Goal of the exercise — Repeat the entries below exactly, pictures excluded.
--- Dataset extract Enclosed Below ---
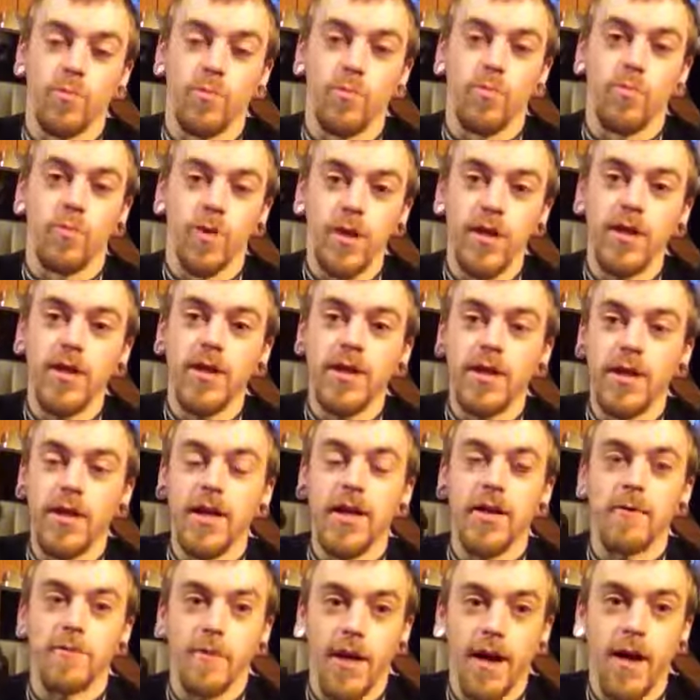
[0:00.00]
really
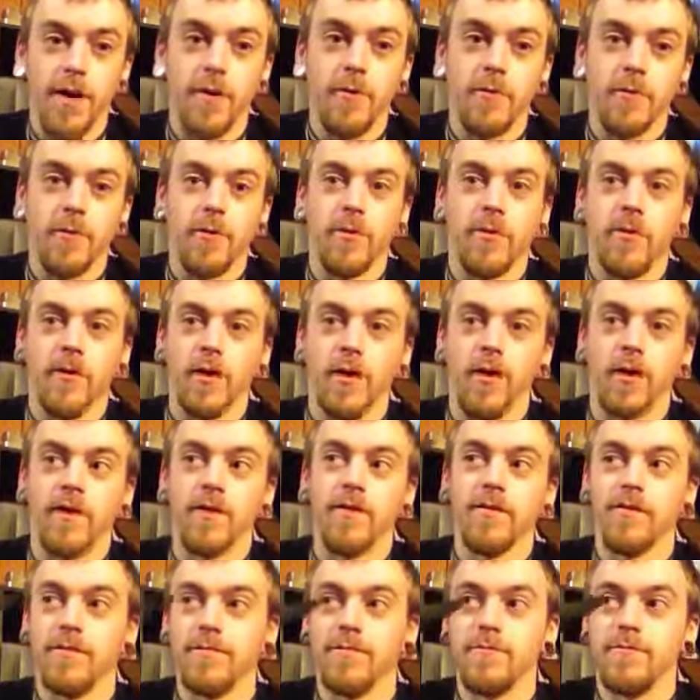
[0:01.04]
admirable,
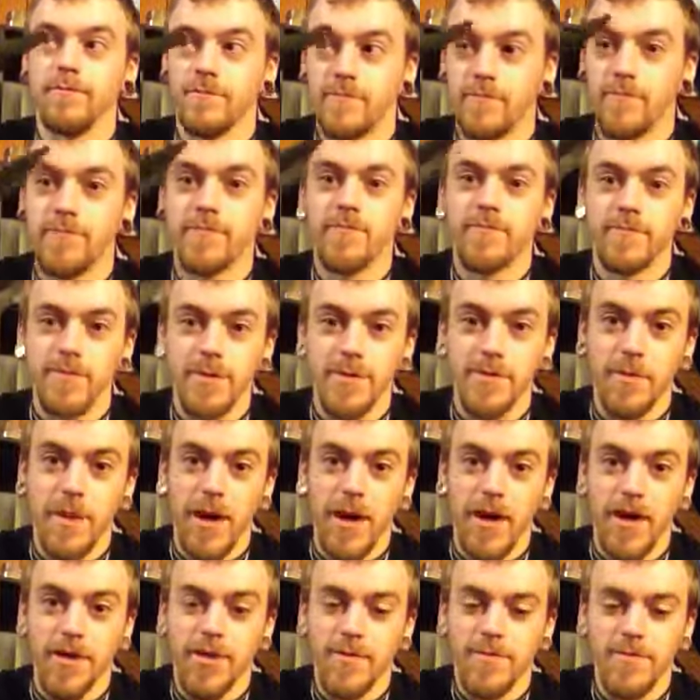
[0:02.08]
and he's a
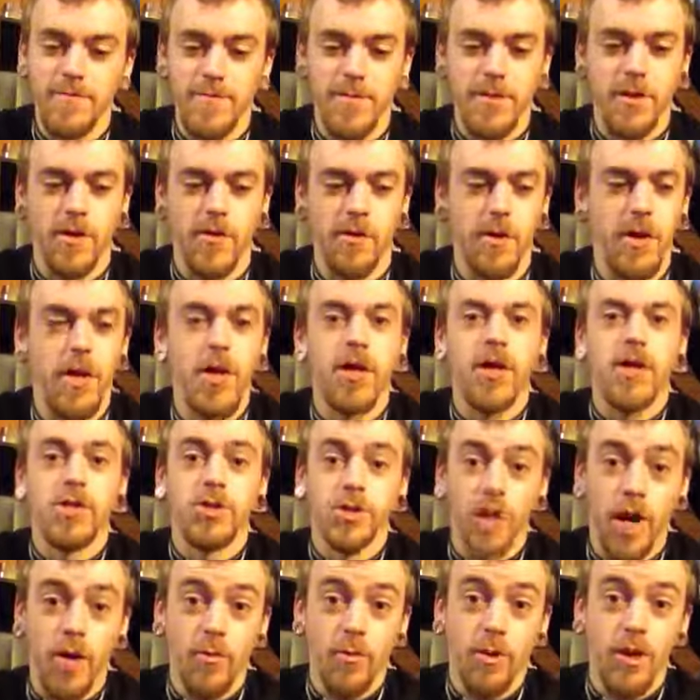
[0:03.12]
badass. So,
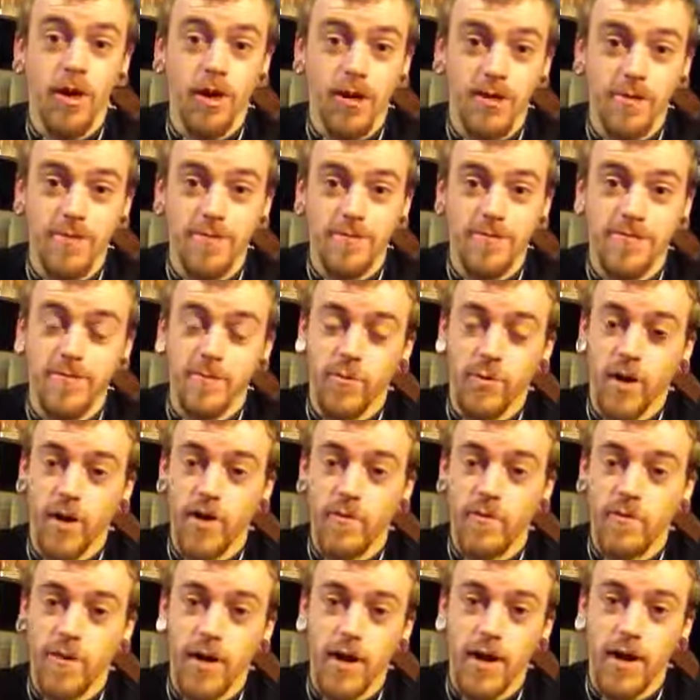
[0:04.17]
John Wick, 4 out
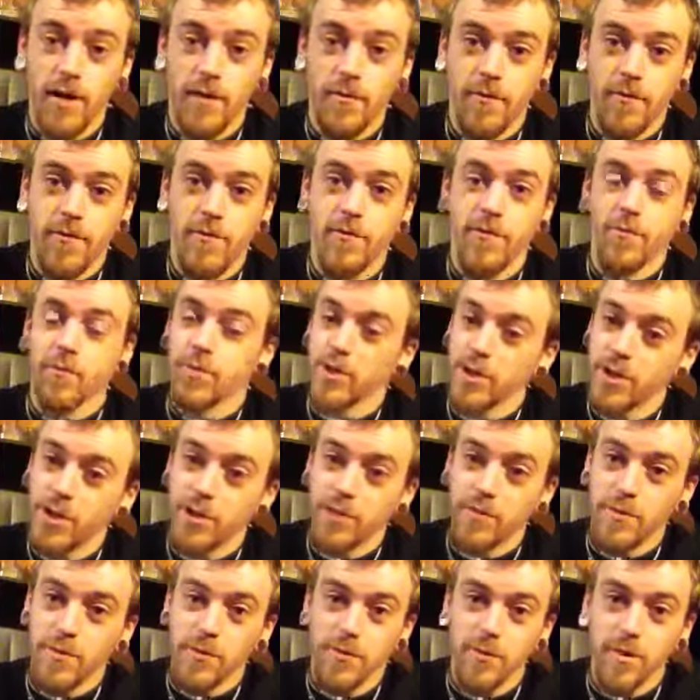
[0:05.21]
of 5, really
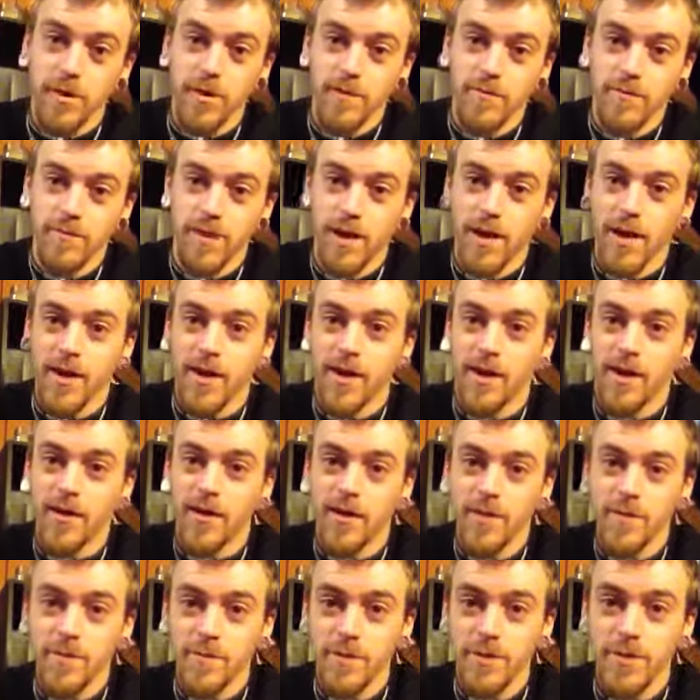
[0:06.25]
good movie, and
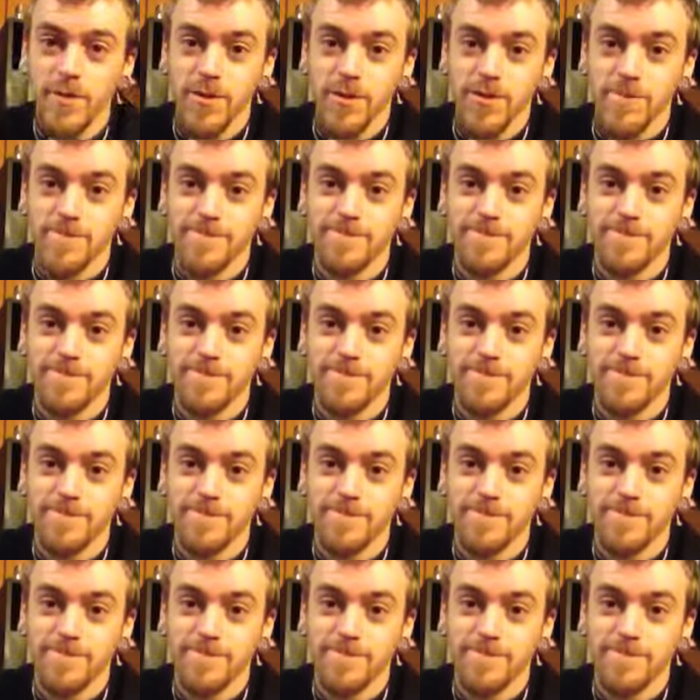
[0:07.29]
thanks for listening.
--- End of Enclosed Dataset extract ---
Answer section —
[0:00.00]
really
[0:01.04]
admirable,
[0:02.08]
and he's a
[0:03.12]
badass. So,
[0:04.17]
John Wick, 4 out
[0:05.21]
of 5, really
[0:06.25]
good movie, and
[0:07.29]
thanks for listening.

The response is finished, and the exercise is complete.